** Opening Material provided block **
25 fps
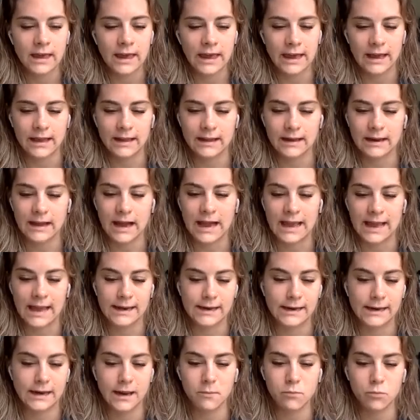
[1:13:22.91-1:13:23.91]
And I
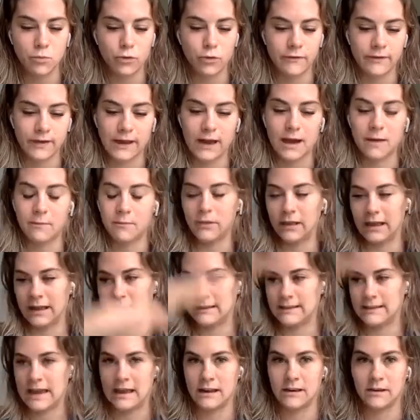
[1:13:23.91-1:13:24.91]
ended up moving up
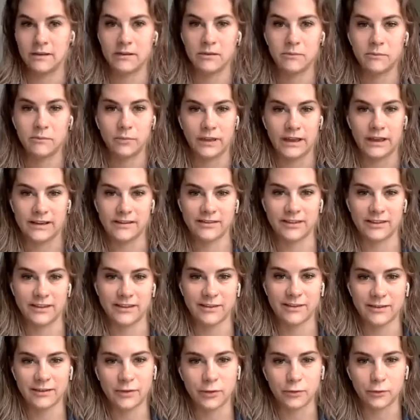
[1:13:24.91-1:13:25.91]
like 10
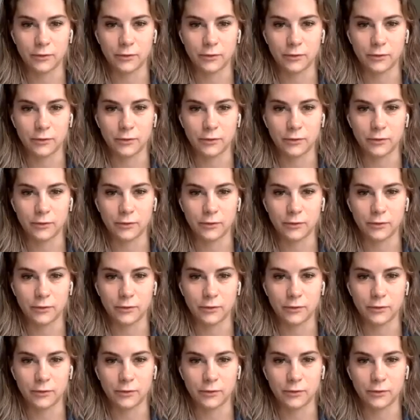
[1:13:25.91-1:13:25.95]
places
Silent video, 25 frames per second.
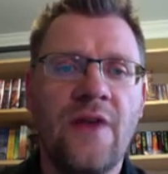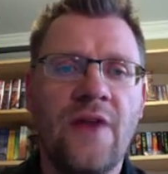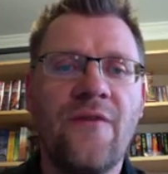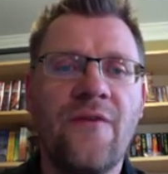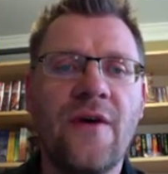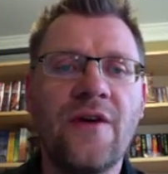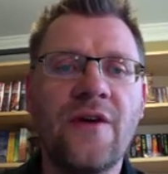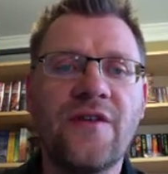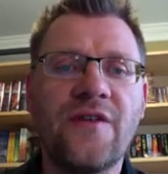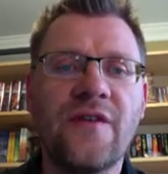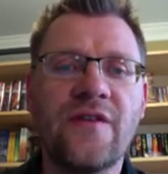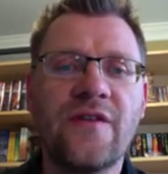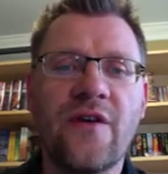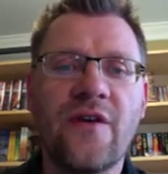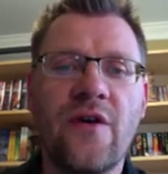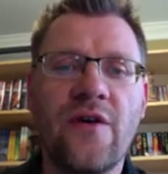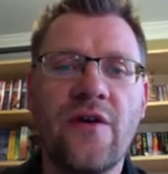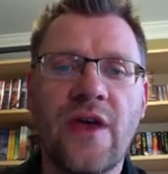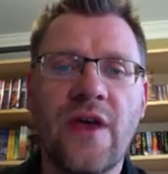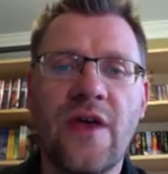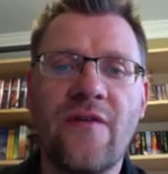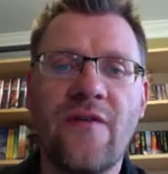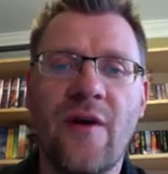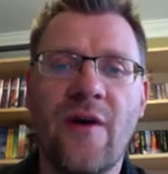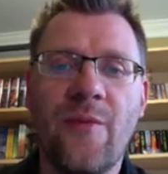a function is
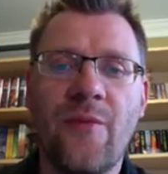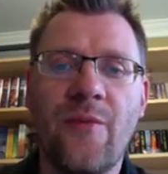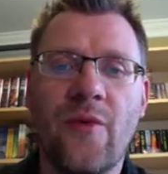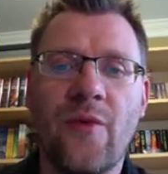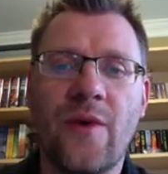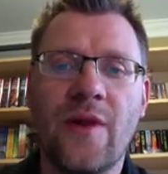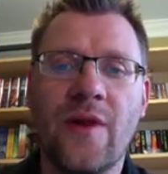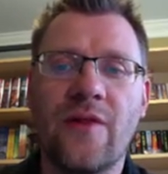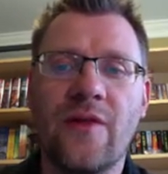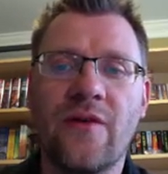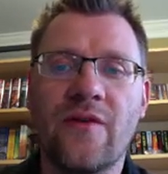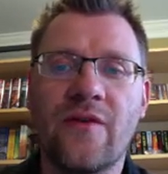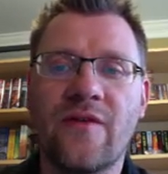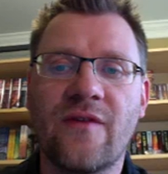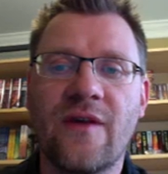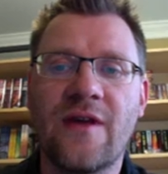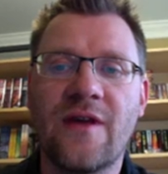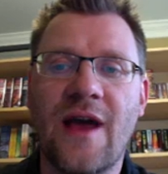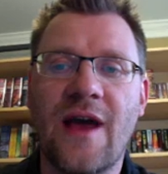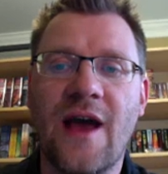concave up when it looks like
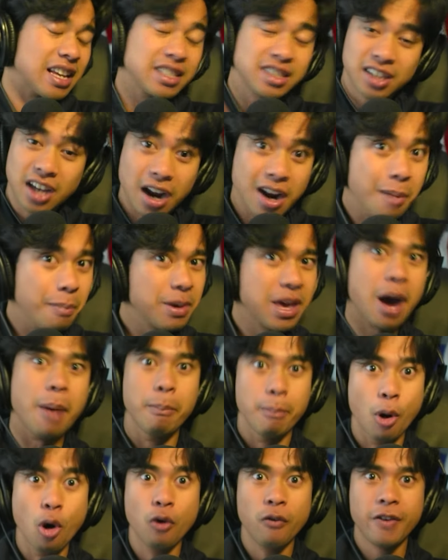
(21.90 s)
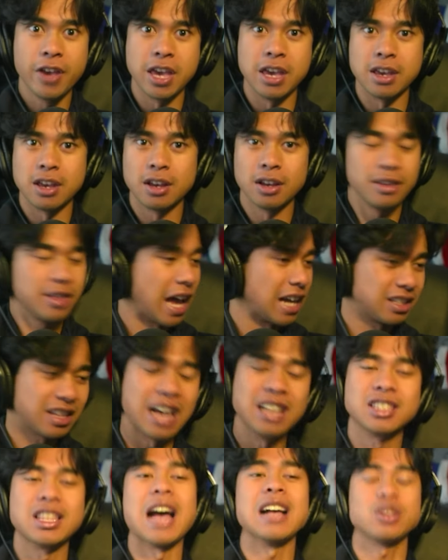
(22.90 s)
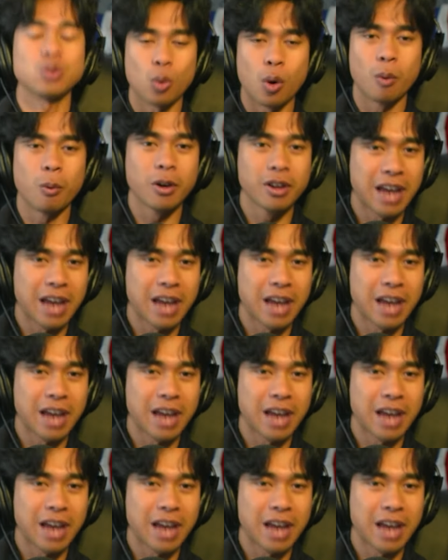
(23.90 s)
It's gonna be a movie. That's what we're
** Closing Material provided block **
# [Task to carry out]
Exclude the pictures. Write out the remaining data exactly.

# [Solution for this exercise]
25 fps
[1:13:22.91-1:13:23.91]
And I
[1:13:23.91-1:13:24.91]
ended up moving up
[1:13:24.91-1:13:25.91]
like 10
[1:13:25.91-1:13:25.95]
places
Silent video, 25 frames per second.
a function is
concave up when it looks like
(21.90 s)
(22.90 s)
(23.90 s)
It's gonna be a movie. That's what we're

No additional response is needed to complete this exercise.